Google introduced its next-generation artificial intelligence model Gemini 1.5, which differs from version 1.0 with significantly improved performance and can process significantly more information.
The new version of Gemini 1.5, available for Google developers and enterprise customers, has a default context window of 128,000 tokens. For comparison, Gemini 1.0 is limited to 32 thousand tokens. Models from competitors GPT-4 Turbo from OpenAI and Claude 2.1 from Anthropic offer 128 and 200 thousand tokens, respectively.
“After testing on a comprehensive scoreboard of text, code, images, audio, and video, 1.5 Pro outperforms 1.0 Pro on 87% of the tests used to power our Large Language Models (LLM),” Google says.
A select group of developers and enterprise customers will be able to use Gemini 1.5 with a context window limit of 1 million tokens, which is equivalent to processing over 700,000 words, a code base of over 30,000 lines of code, 11 hours of audio, or 1 hour of video.
“The 1.5 Pro can perform highly complex comprehension and reasoning tasks across multiple modalities, including video.

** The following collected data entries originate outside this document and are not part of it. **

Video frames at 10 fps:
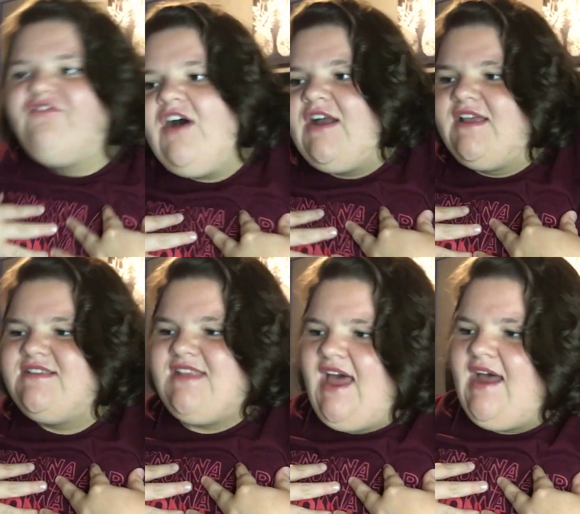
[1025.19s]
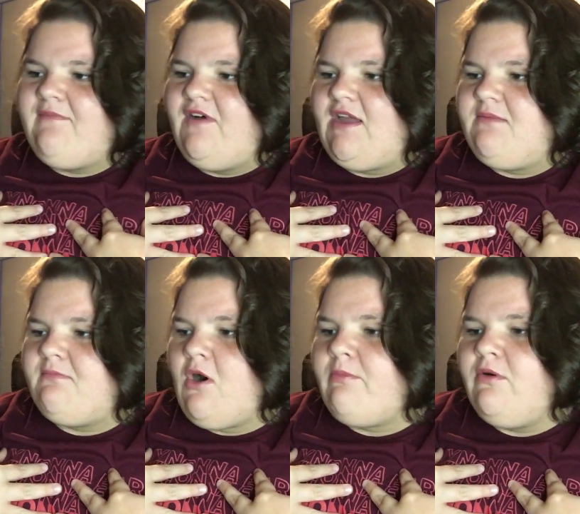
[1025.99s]
the fuck is that? Fucking
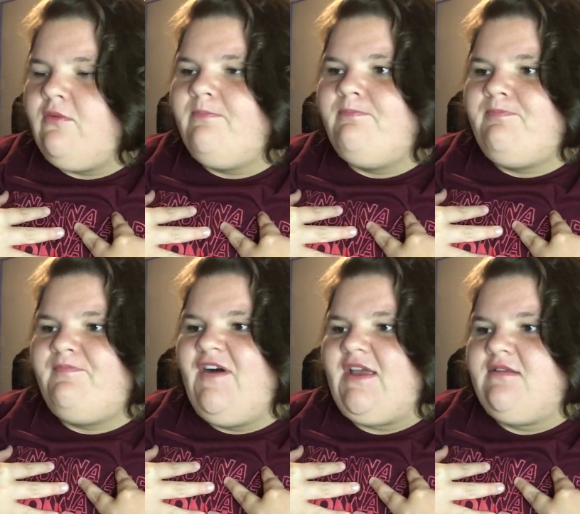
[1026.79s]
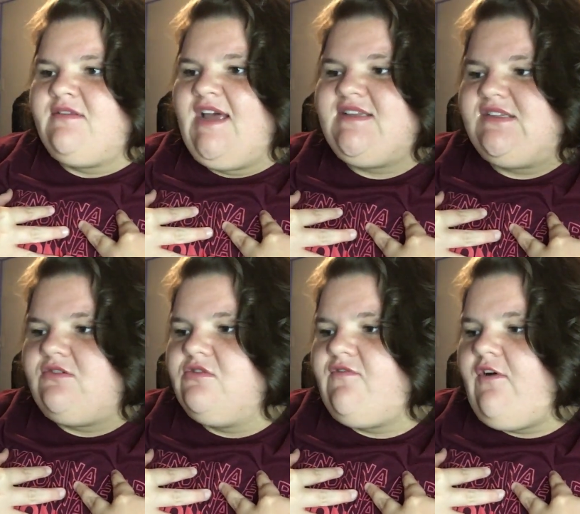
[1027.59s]
marble fucking
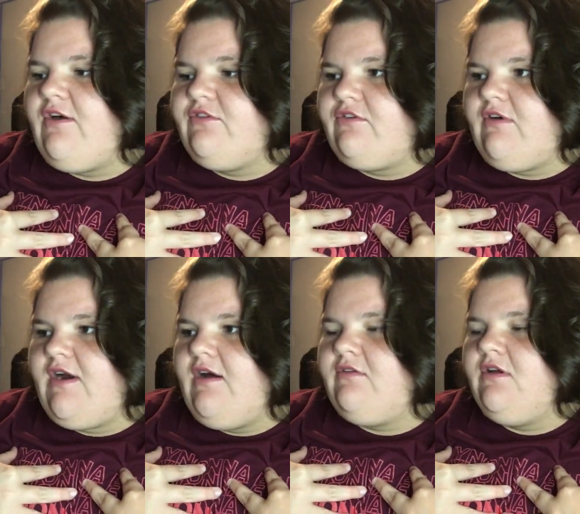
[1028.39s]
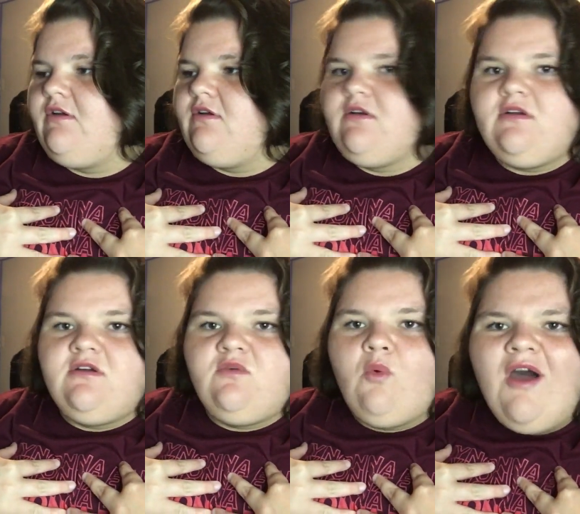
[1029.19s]
testicles falling on the ground?
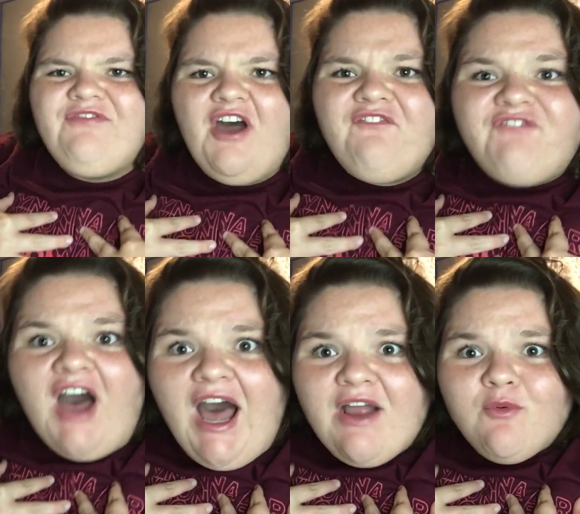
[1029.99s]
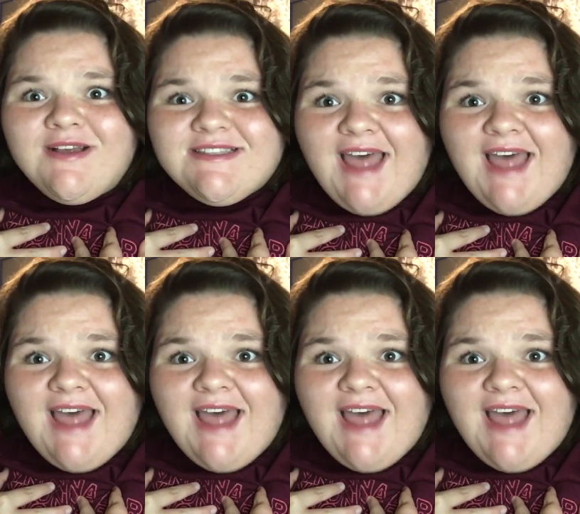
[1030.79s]
What the fuck was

For example, given a 44-minute Buster Keaton silent film, the model can accurately analyze various plot points and events, and even reflect on small details in the film that could easily be missed,” says Google.

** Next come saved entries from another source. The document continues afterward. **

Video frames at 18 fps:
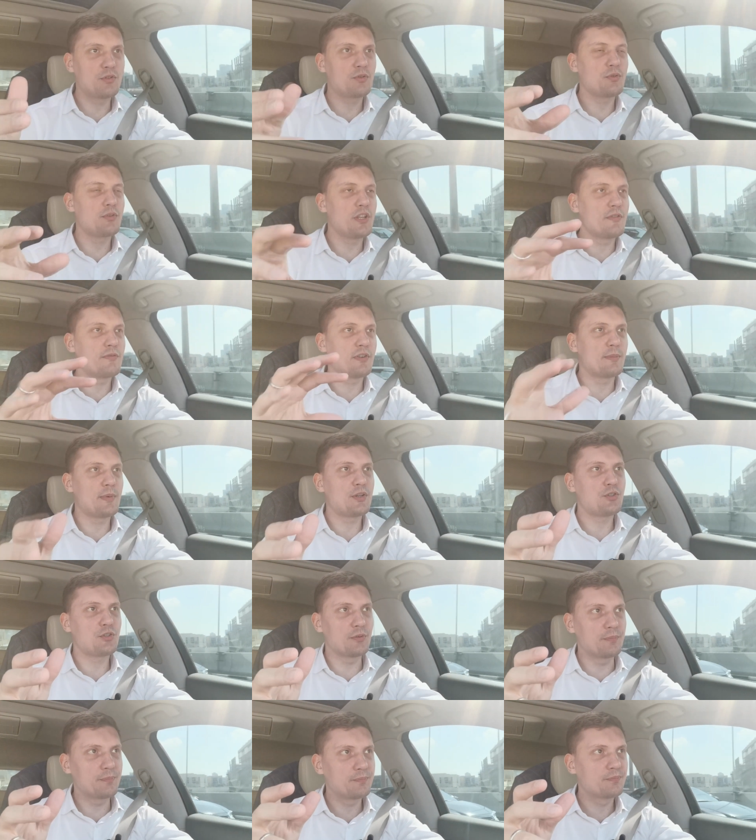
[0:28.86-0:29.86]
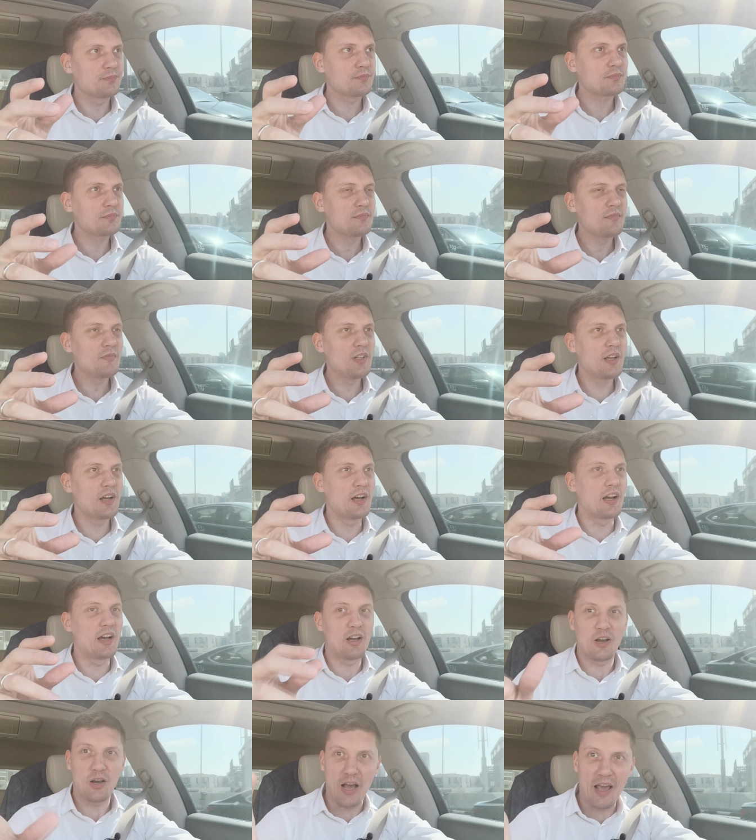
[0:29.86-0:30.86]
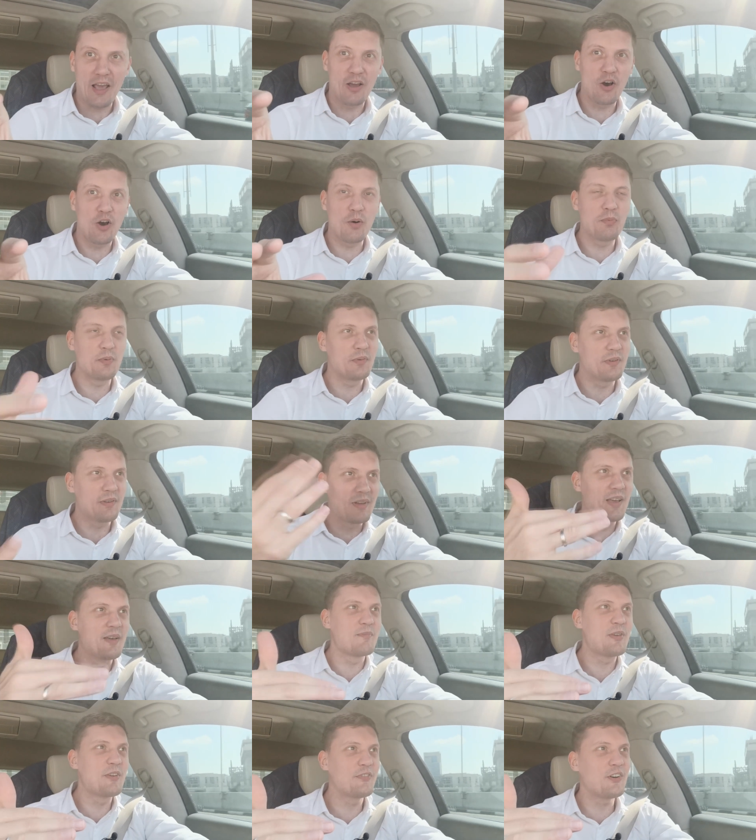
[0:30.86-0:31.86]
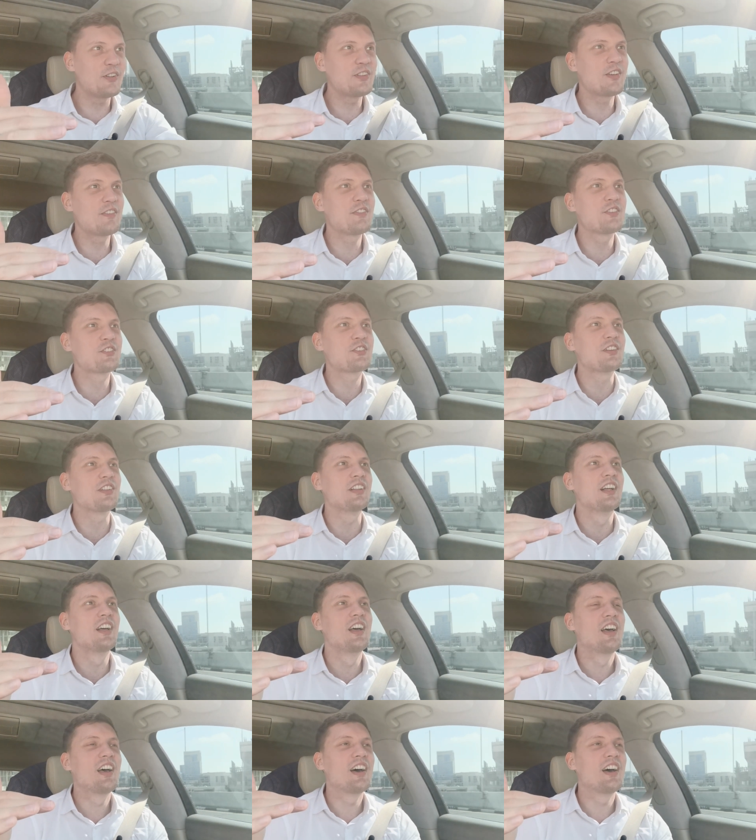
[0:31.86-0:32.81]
with you the information I hope before the official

These advances are made possible by the new Mixture-of-Experts (MoE) architecture. Depending on the type of input provided, MoE models learn to selectively activate only the most relevant pathways in their neural network. The company is currently working on optimizing the performance of the updated AI model to “improve latency, reduce computational requirements and improve user experience.”
As a reminder, earlier this month Google released an updated version of its Bard chatbot with an improved Gemini Ultra artificial intelligence model. The chatbot itself was renamed from Bard to Gemini. At the same time, a dedicated Google Gemini app for Android was launched and the Google app for iOS was updated.